WORK TASK. Leave the images aside and copy out the whole listing, exact to the word.

SUPPLIED RECORDS.
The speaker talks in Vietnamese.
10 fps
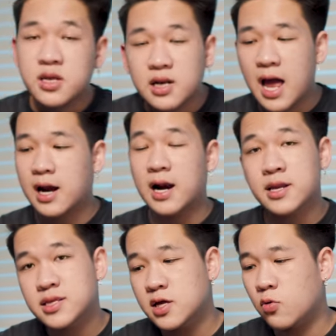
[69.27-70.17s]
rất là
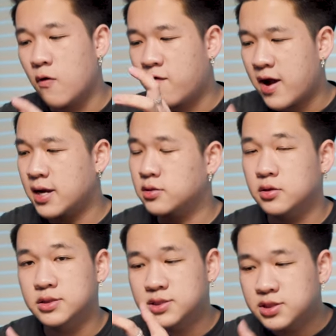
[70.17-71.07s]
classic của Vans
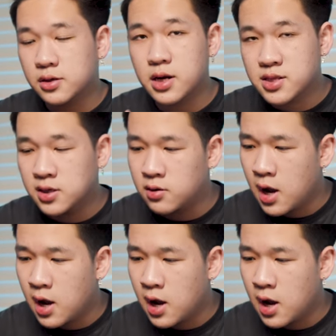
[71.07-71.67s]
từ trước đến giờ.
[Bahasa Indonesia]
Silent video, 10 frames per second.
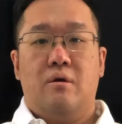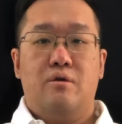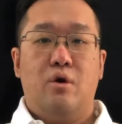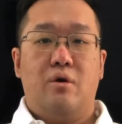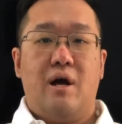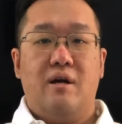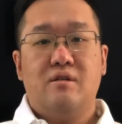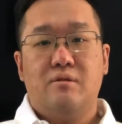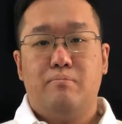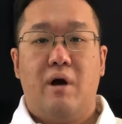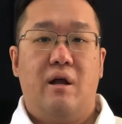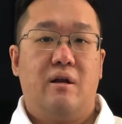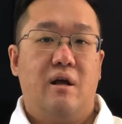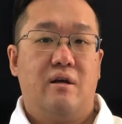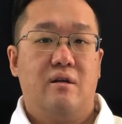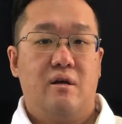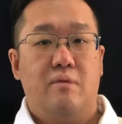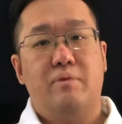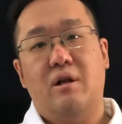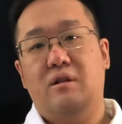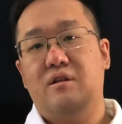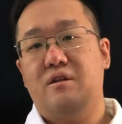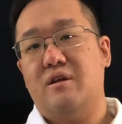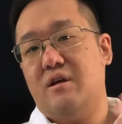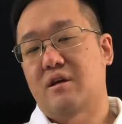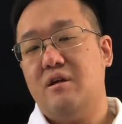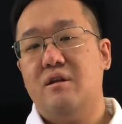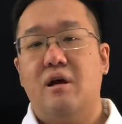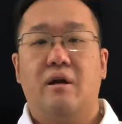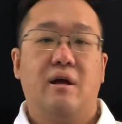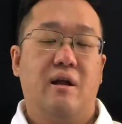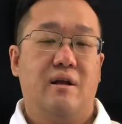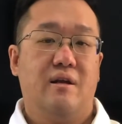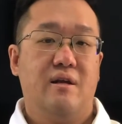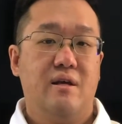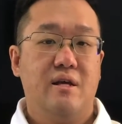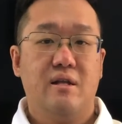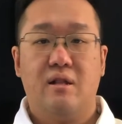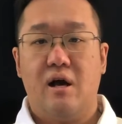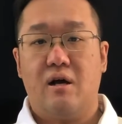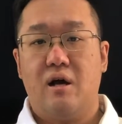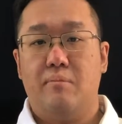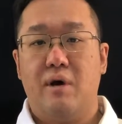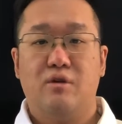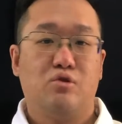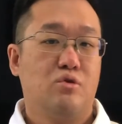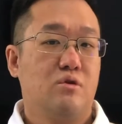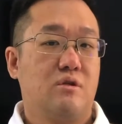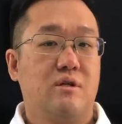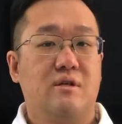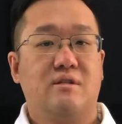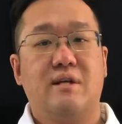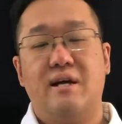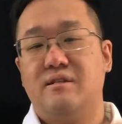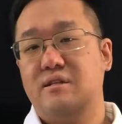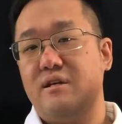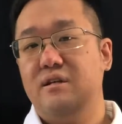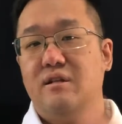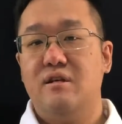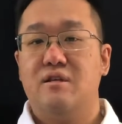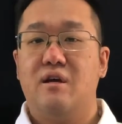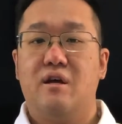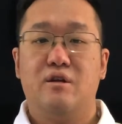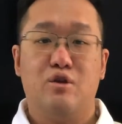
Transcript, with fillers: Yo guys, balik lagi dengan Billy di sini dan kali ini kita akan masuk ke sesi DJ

ANSWER BOX.
The speaker talks in Vietnamese.
10 fps
[69.27-70.17s]
rất là
[70.17-71.07s]
classic của Vans
[71.07-71.67s]
từ trước đến giờ.
[Bahasa Indonesia]
Silent video, 10 frames per second.
Transcript, with fillers: Yo guys, balik lagi dengan Billy di sini dan kali ini kita akan masuk ke sesi DJ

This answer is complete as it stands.